■ WHAT IS REQUIRED:
Give again only what runs from the line with "[0:03.93-0:04.71]" to the final line of the entries below, exactly as written and without pictures.
══ DATA FOR PROCESSING ══
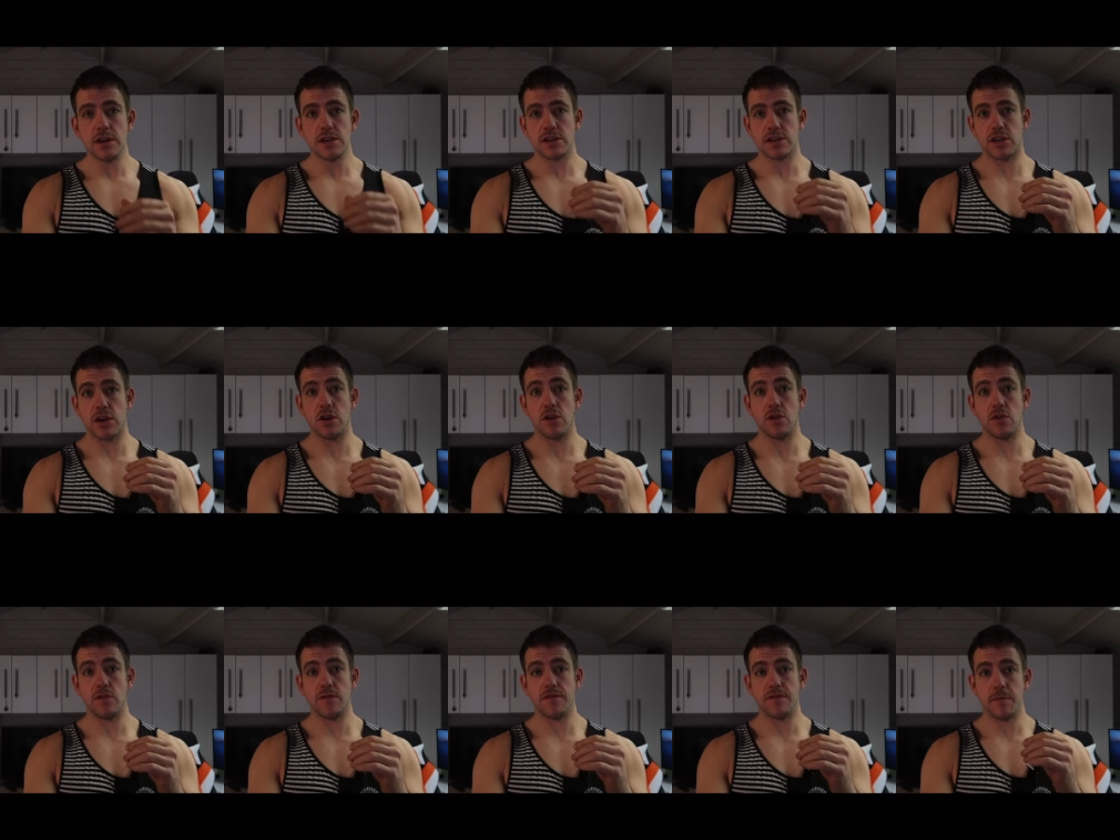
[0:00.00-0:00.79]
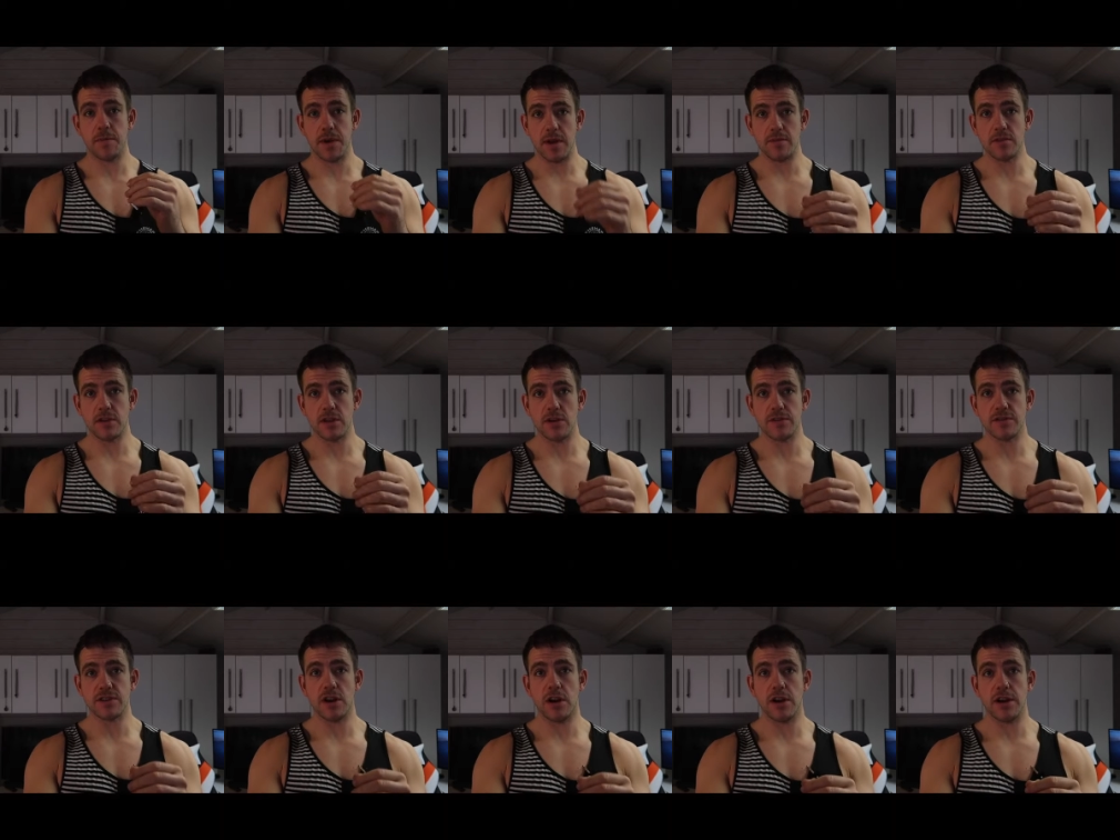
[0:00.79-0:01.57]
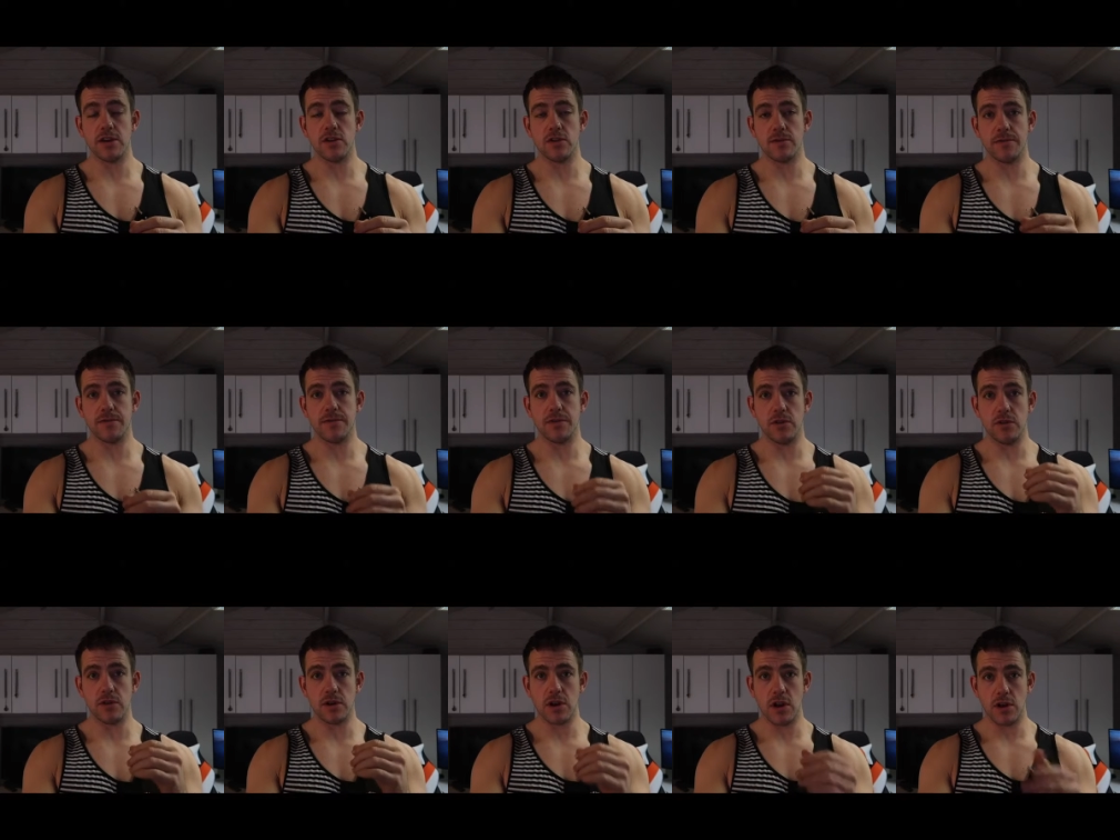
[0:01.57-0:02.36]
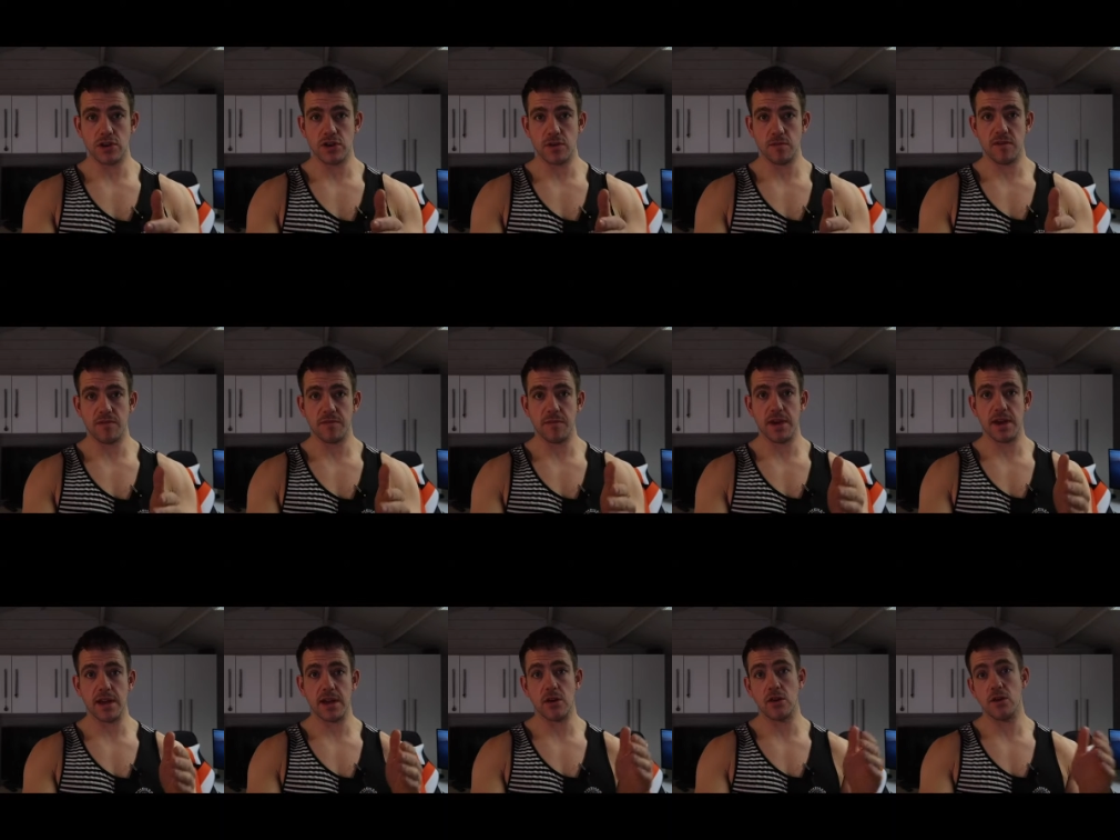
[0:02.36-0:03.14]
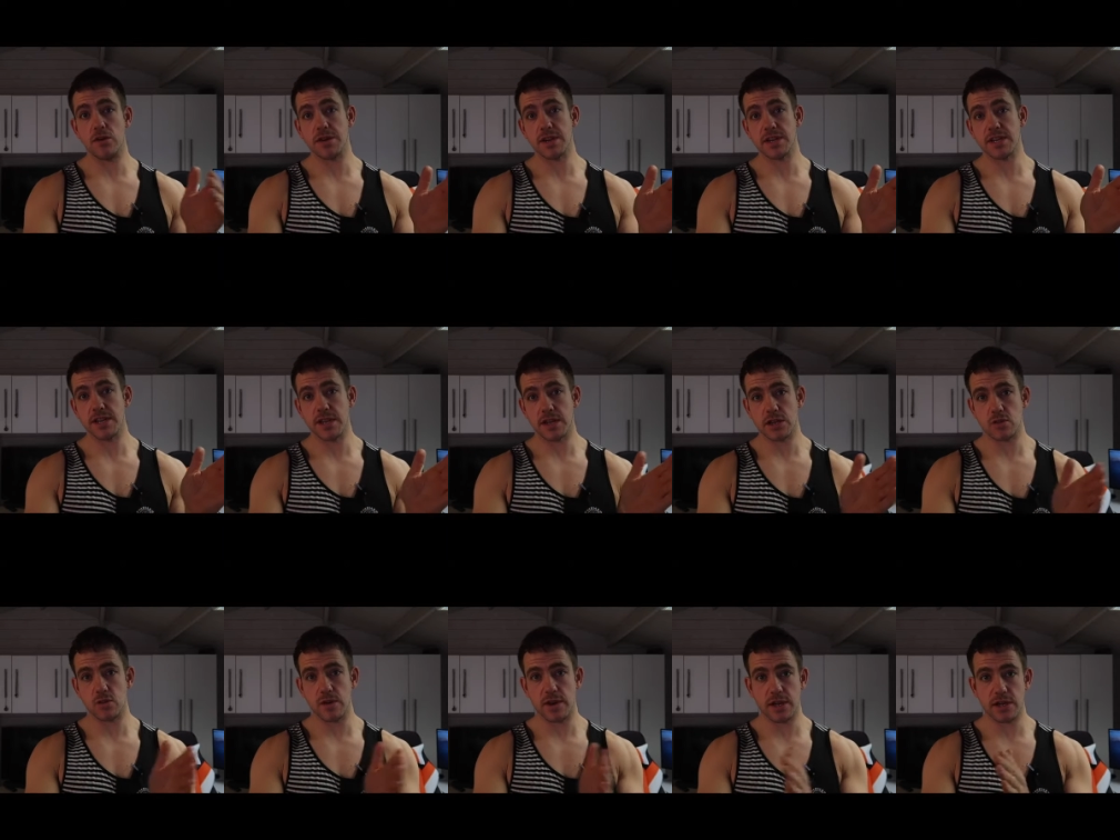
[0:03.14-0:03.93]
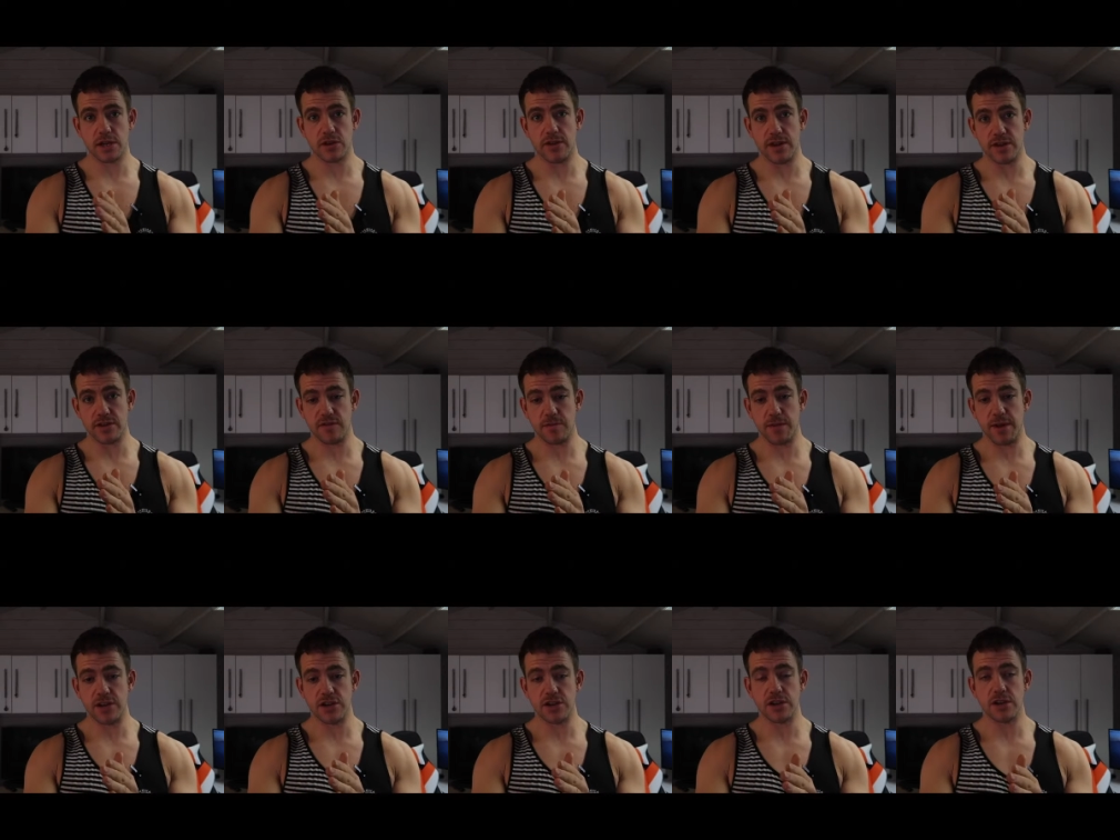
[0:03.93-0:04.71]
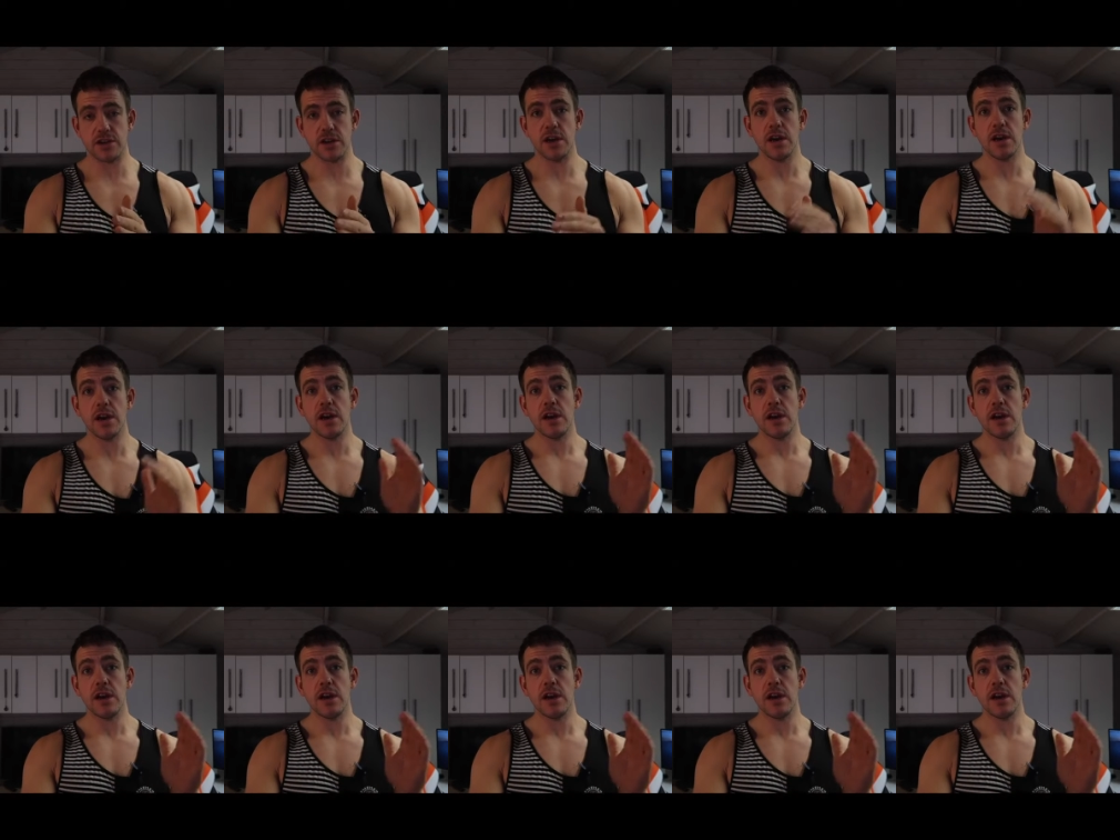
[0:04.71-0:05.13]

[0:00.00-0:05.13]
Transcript: So for people who've signed up for coaching with me or the six week transformation,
═══
■ ANSWER BOX:
[0:03.93-0:04.71]
[0:04.71-0:05.13]

[0:00.00-0:05.13]
Transcript: So for people who've signed up for coaching with me or the six week transformation,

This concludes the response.